The response from the endpoint is in the following format. The output from your model is wrapped in a predictions key.

{
  "predictions": "<json-output-from-model>"
}

UI workflow

Sending requests using the UI is the easiest and fastest way to test the model. From the Serving endpoint page, select Query endpoint. You can insert the model input data in JSON format and click Send Request. If the model has been logged with an input example, click Show Example to load the input example.

API workflow

You can send a scoring request through the REST API using standard Databricks authentication. The following examples demonstrate authentication using a personal access token.

Note

As a security best practice, when authenticating with automated tools, systems, scripts, and apps, Databricks recommends you use access tokens belonging to service principals instead of workspace users. To create access tokens for service principals, see Manage access tokens for a service principal.

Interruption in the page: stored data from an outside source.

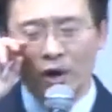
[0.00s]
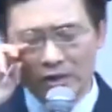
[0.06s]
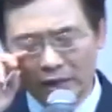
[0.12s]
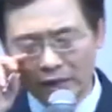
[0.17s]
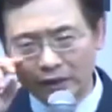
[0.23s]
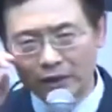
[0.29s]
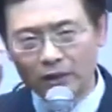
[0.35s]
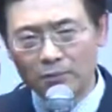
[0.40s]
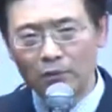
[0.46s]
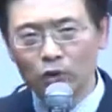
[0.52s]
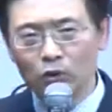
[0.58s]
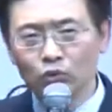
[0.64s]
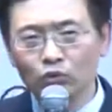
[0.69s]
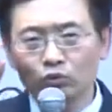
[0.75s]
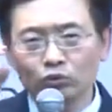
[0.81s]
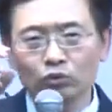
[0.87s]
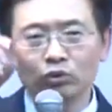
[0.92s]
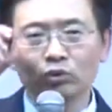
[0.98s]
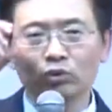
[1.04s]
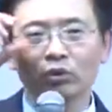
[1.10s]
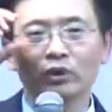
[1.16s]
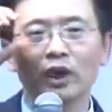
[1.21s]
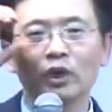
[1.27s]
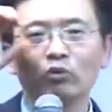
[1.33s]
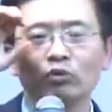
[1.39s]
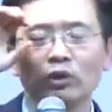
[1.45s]
회장님의
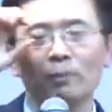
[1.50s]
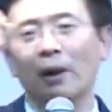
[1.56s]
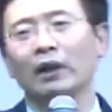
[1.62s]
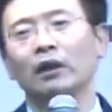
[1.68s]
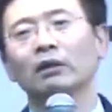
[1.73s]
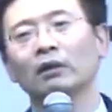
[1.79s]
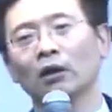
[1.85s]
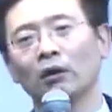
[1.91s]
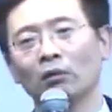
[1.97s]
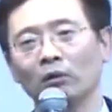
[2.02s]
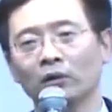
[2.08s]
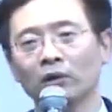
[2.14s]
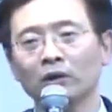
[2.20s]
눈으로 내 눈이 바뀌더라고.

Given a MODEL_VERSION_URI like https://<databricks-instance>/model/iris-classifier/Production/invocations, where <databricks-instance> is the name of your Databricks instance, and a Databricks REST API token called DATABRICKS_API_TOKEN, the following are example snippets of how to score a served model.

Score a model accepting dataframe records input format.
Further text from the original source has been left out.